M: I was also trying to break the tension. “The Fifth Day” is such a big, imagined song and I was hoping people would go on that journey with me. I mean we’ll see if they do or not, I’m not sure. Because it requires a certain commitment to the journey and what that song’s about which is sort of like the re-imagining of kind of sadness. Like the majesty of sadness, this whole second half. And there are the two voices at the start, and they’re both almost like two bubbles saying kind of the same thing but from different perspectives, and then the end is the kind of imagined dream-life that they share. And that song makes a lot of sense at like three in the morning. When I wrote that song actually there was a lot of time spent just blaring it at three in the morning. Like the whole neighborhood’s asleep and I’m pacing around my house with that song, I’m writing parts. I wrote that song over the course of a week. And that whole latter half just arranging it and just blaring it in the middle of the night. It makes sense, but I wasn’t sure if it would make sense in the day like if people hear it if they’d be like “What the fuck is this?”

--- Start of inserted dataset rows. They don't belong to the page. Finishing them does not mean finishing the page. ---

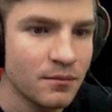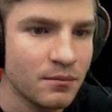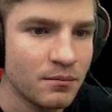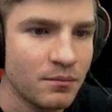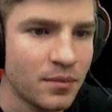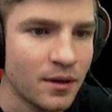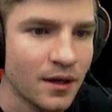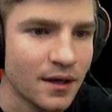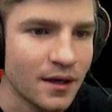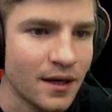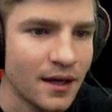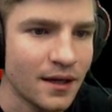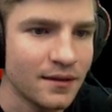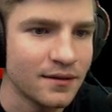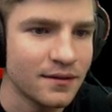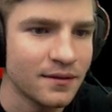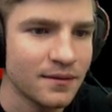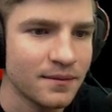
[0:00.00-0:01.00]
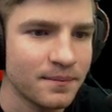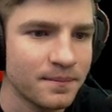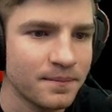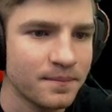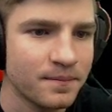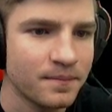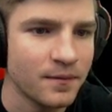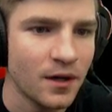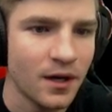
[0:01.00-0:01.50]
Bug nets.
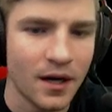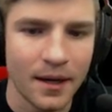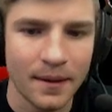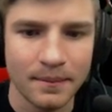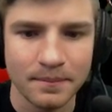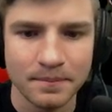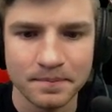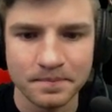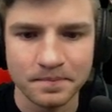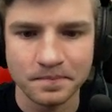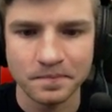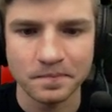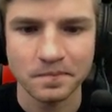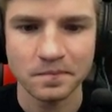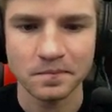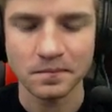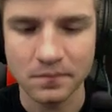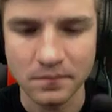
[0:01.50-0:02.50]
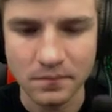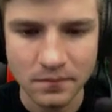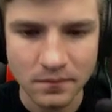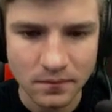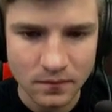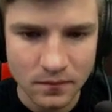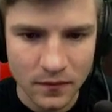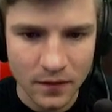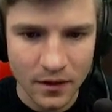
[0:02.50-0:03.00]
All right.
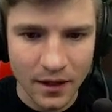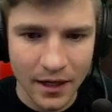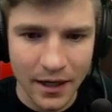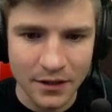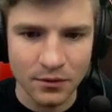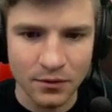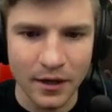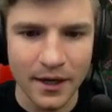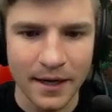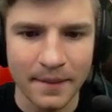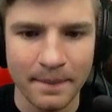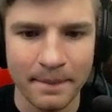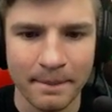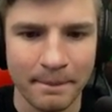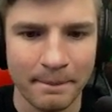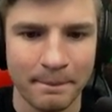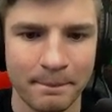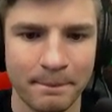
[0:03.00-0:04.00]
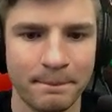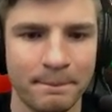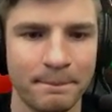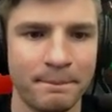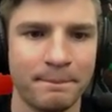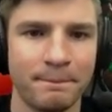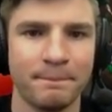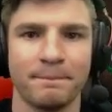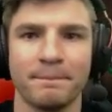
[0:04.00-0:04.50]
guys ready?
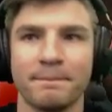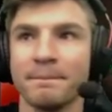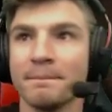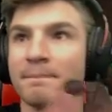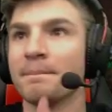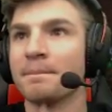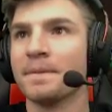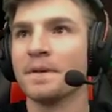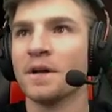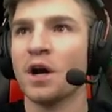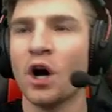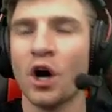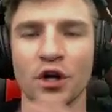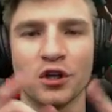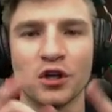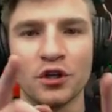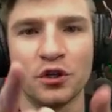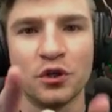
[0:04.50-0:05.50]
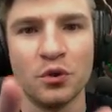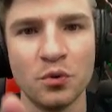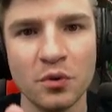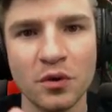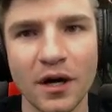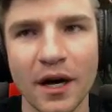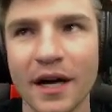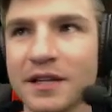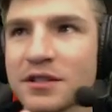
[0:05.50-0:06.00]
Mm -hmm. Are you
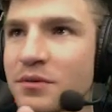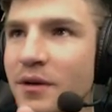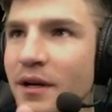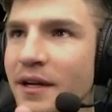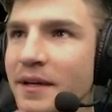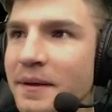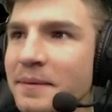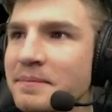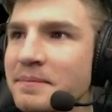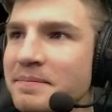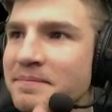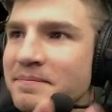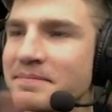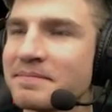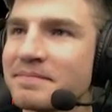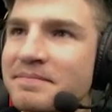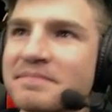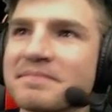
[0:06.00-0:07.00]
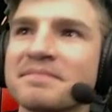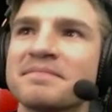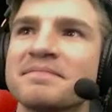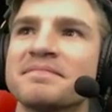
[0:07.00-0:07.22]
guys ready? We are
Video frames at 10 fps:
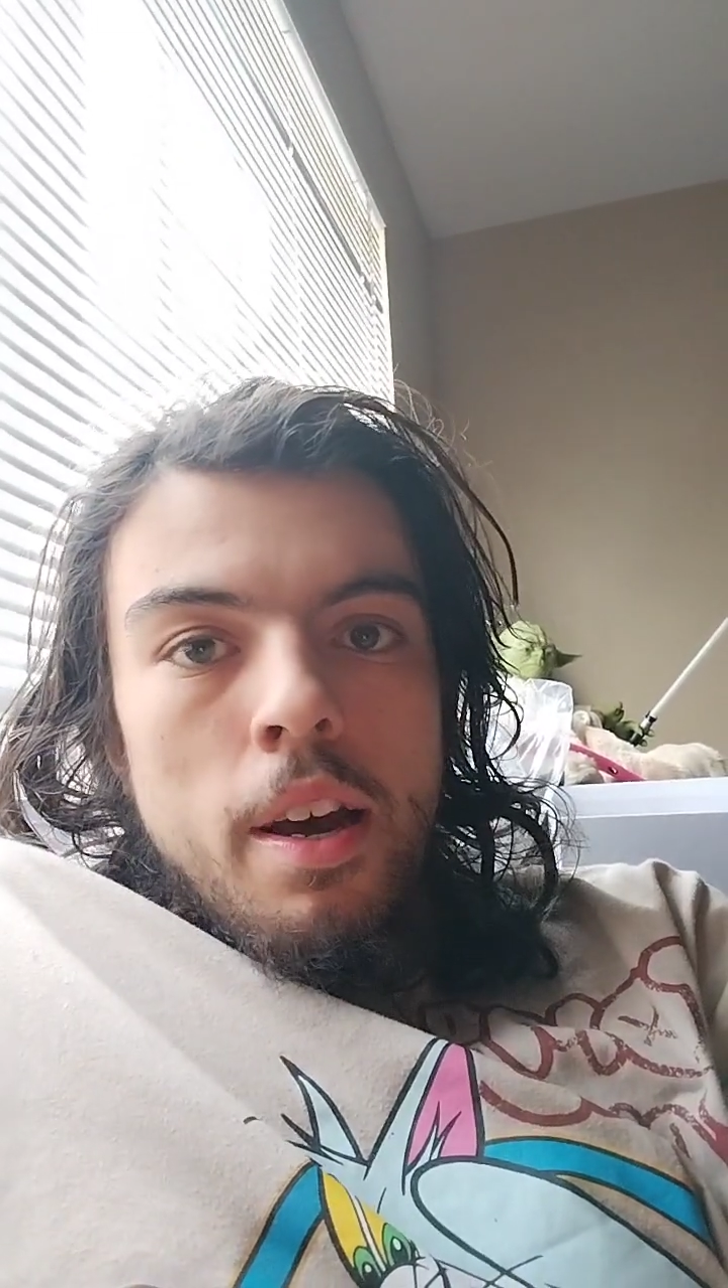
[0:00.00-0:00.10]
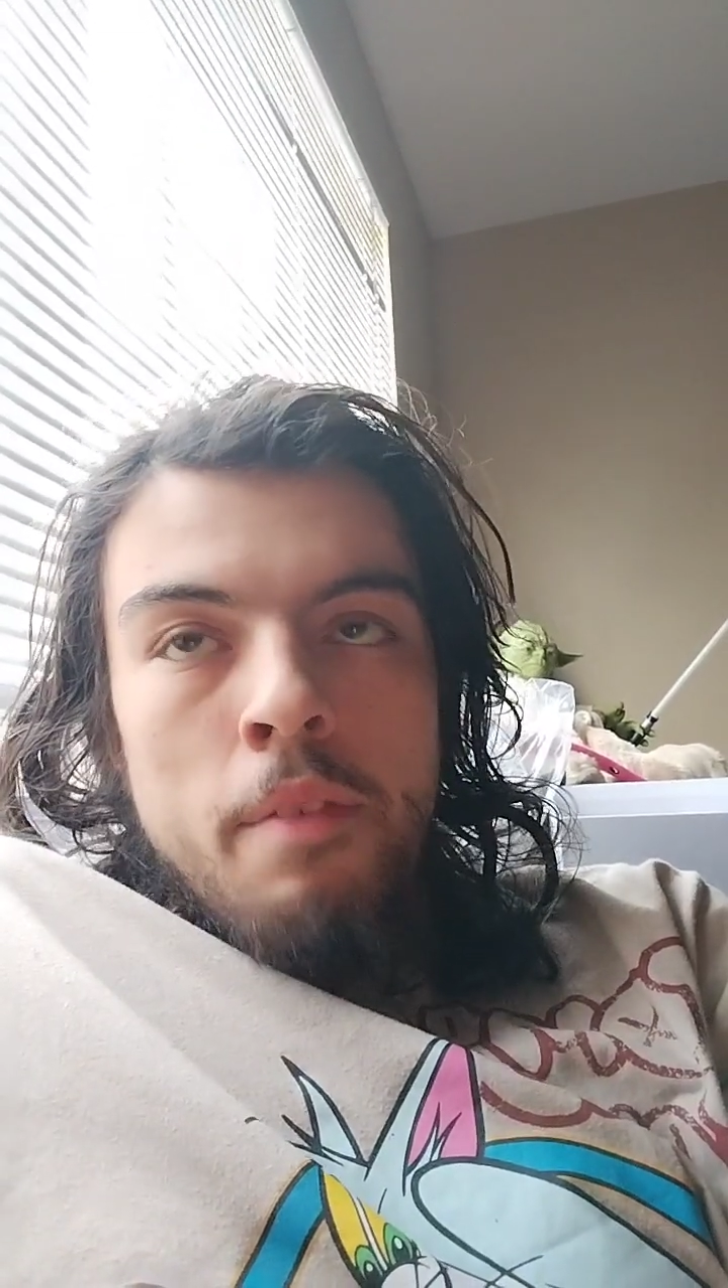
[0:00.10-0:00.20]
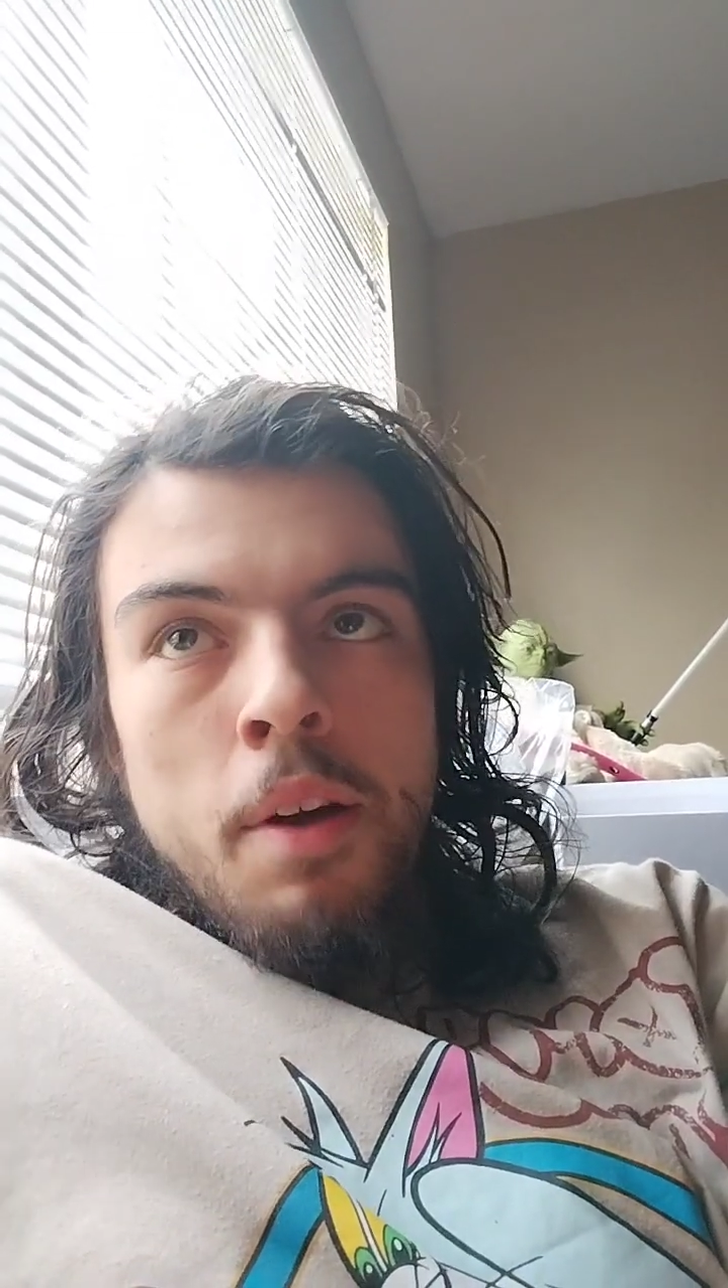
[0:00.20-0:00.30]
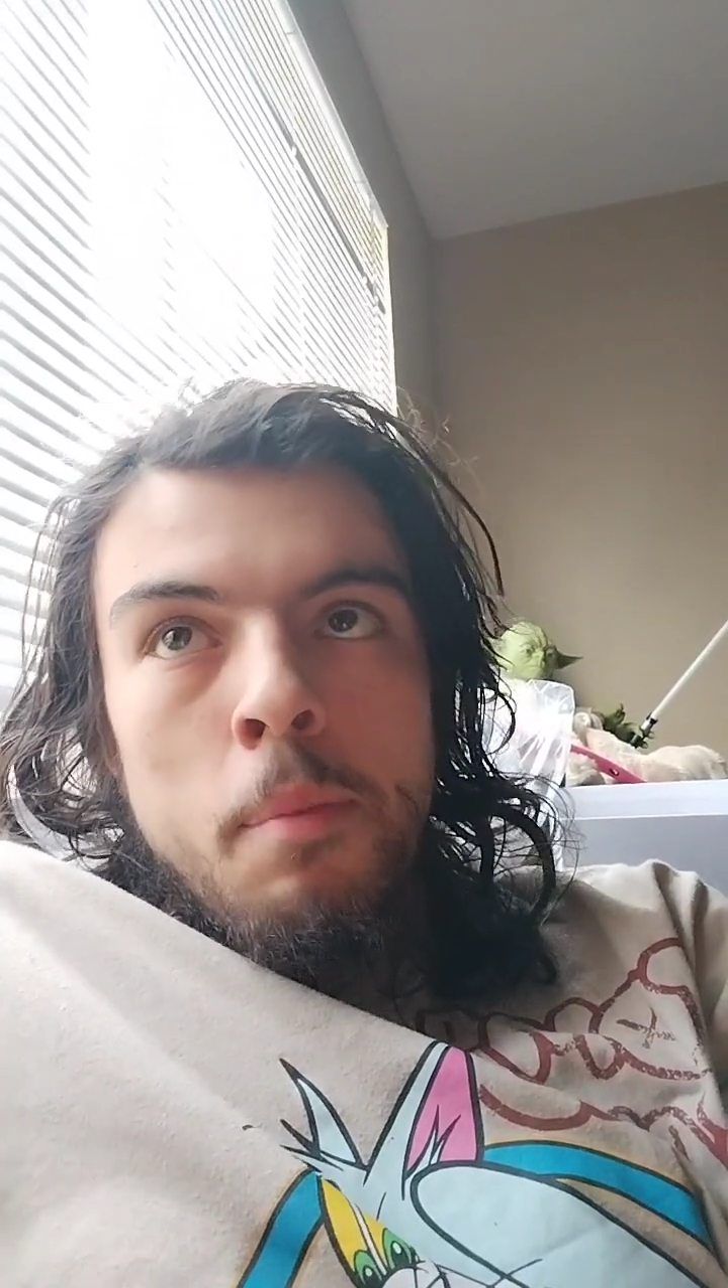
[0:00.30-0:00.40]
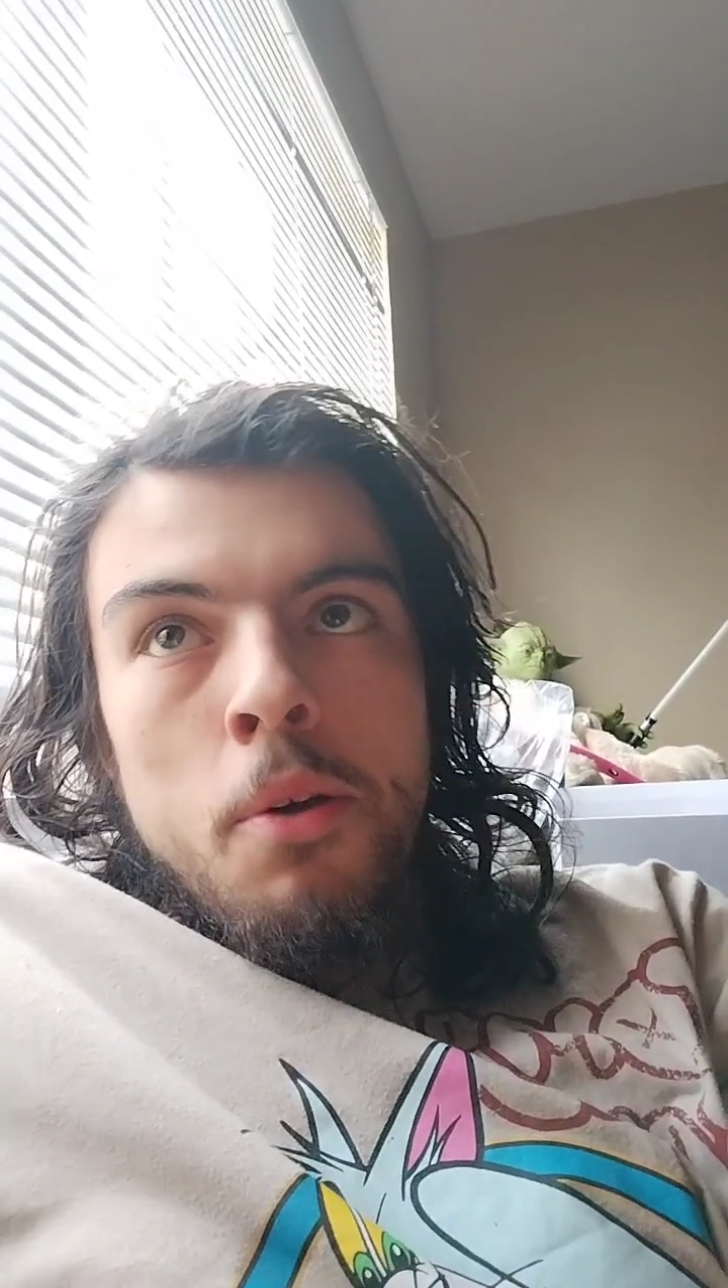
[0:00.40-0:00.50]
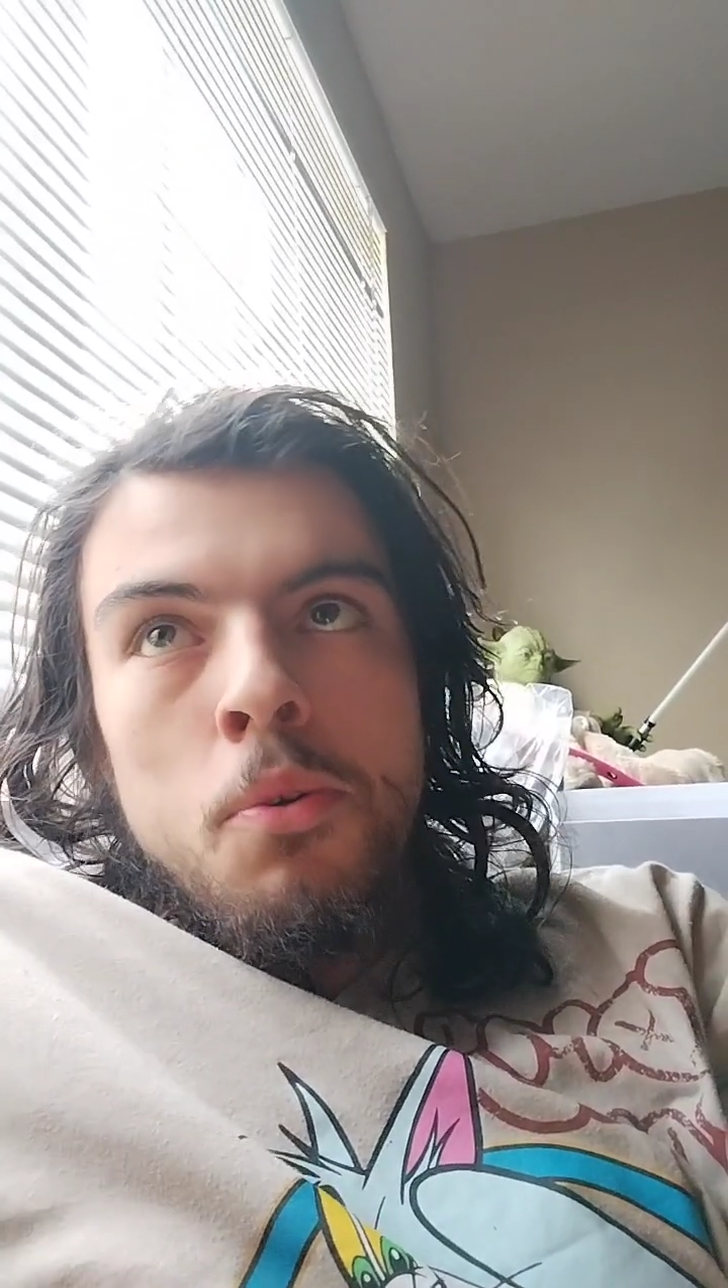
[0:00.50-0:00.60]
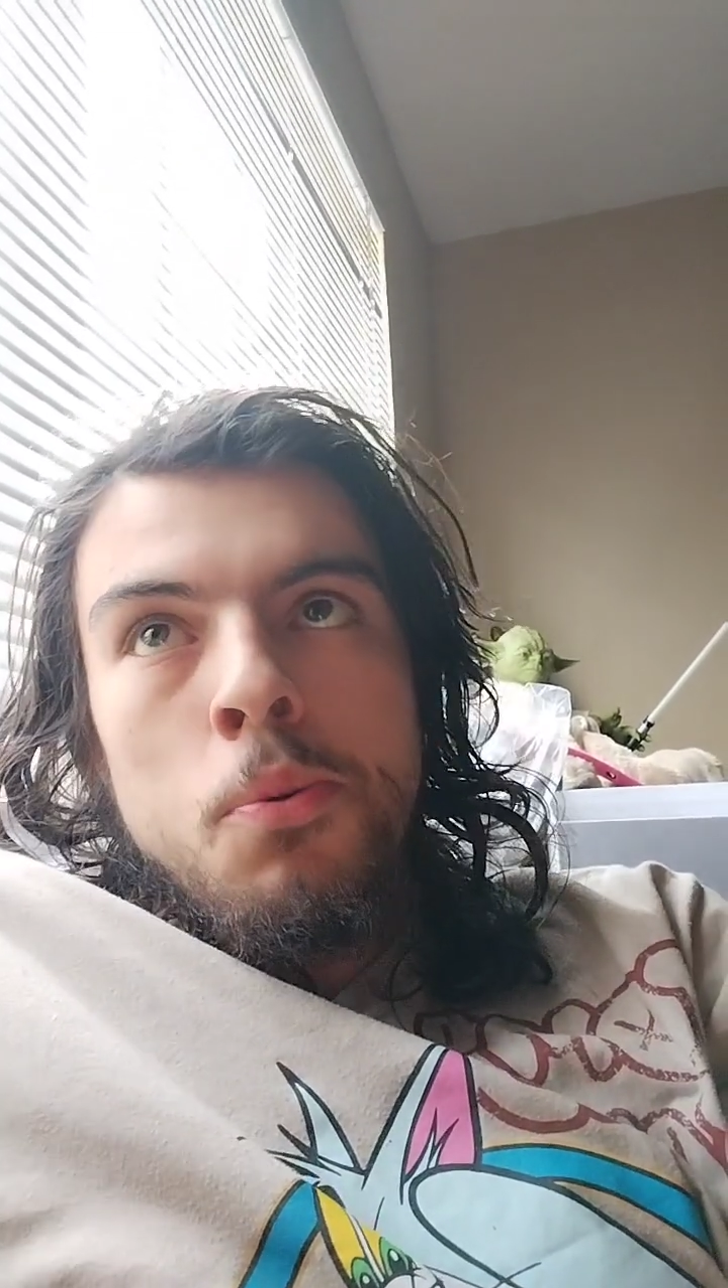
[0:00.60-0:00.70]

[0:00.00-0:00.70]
I've got my own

S: At least for me it took two or three listens but it was so much more rewarding going through that journey. Is the wordless outro because it just sounded good to you or was it because it’s sort of a comment on the fact that you were saying earlier in the song “words don’t matter” or “you can’t find the words” or something along those lines?

M: Oh that’s interesting. I hadn’t thought of that. But that—”Yes”, let’s just go with “Yes.” I love that. No, but, maybe that’s how you know it’s honest. I didn’t have to mean it. I didn’t have to intend it. It just happened that way. The wordless outro was…something about this music spoke to me and it felt like you get these two characters and they’re so sad. And this song, it’s not bleak, like “Innocence” or something is, it’s just sad. They’re just sad. And then by the end there’s almost this childlike fascination of, you know, the majesty of their own sadness. You know what I mean? And I was really trying to go for that, bring that idea to life. Because it was definitely like a dreamscape.

S: It sounds to me also, though, that the person in the song is starting to gain some self-awareness by the end that he was lacking before, before that loss.

M: Yeah that’s interesting. This whole record is that I think.

S: Yeah! And that brings that last line from “Elizabeth” back. You know, you’re sort of guessing what love is, whether love is real.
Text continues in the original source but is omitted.